Strip out the pictures and output each remaining line of the data word for word.

----- DATA EXCERPTS -----

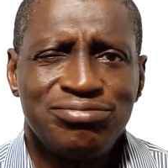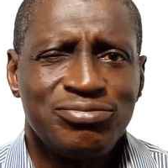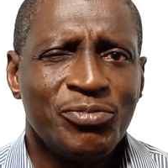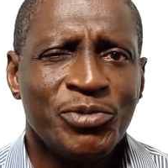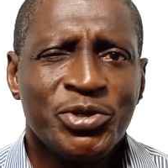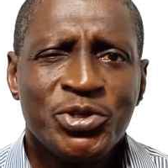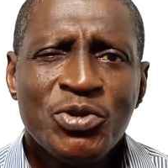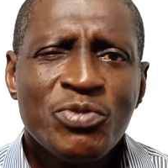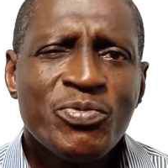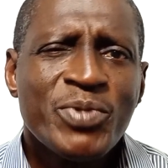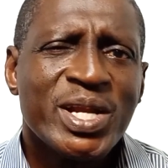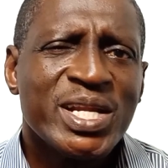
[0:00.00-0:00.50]

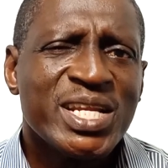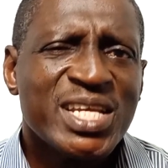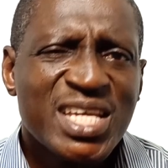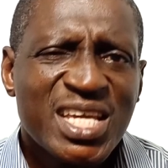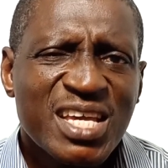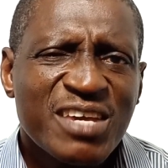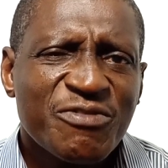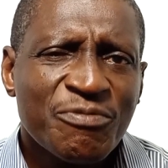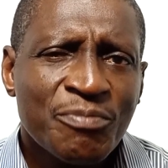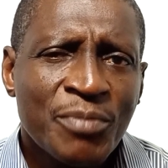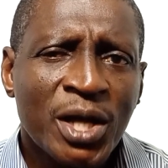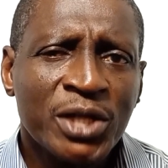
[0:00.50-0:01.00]
we don't really
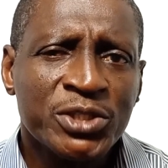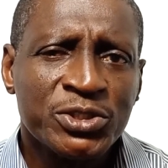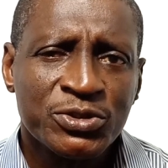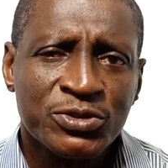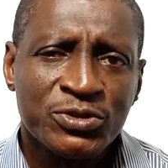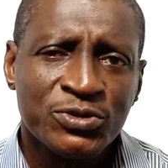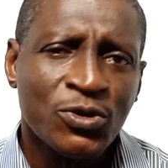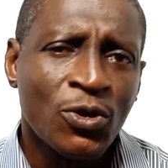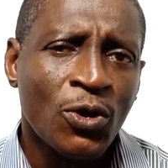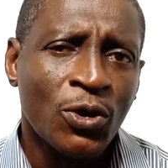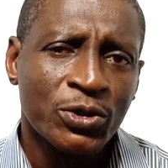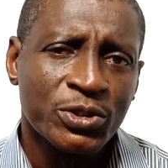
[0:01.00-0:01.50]
give much
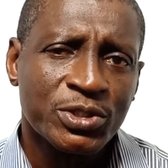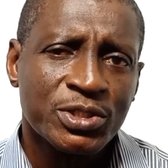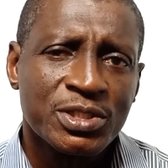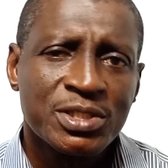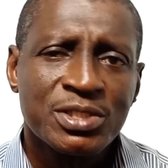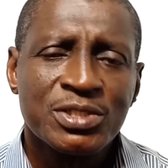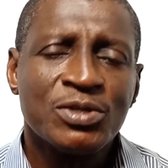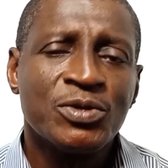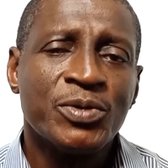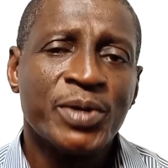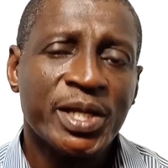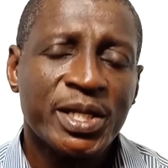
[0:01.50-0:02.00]
thought
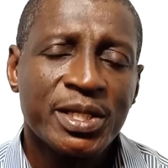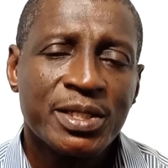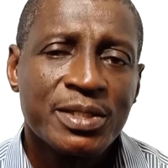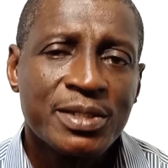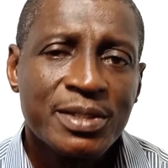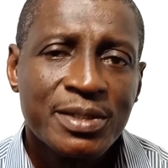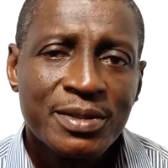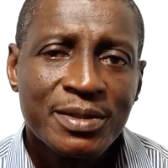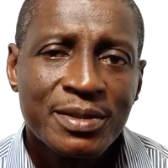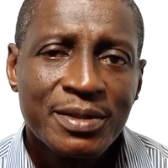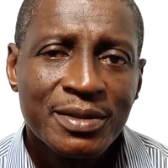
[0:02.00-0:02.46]
to it.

-----

TASK OUTPUT:
[0:00.00-0:00.50]

[0:00.50-0:01.00]
we don't really
[0:01.00-0:01.50]
give much
[0:01.50-0:02.00]
thought
[0:02.00-0:02.46]
to it.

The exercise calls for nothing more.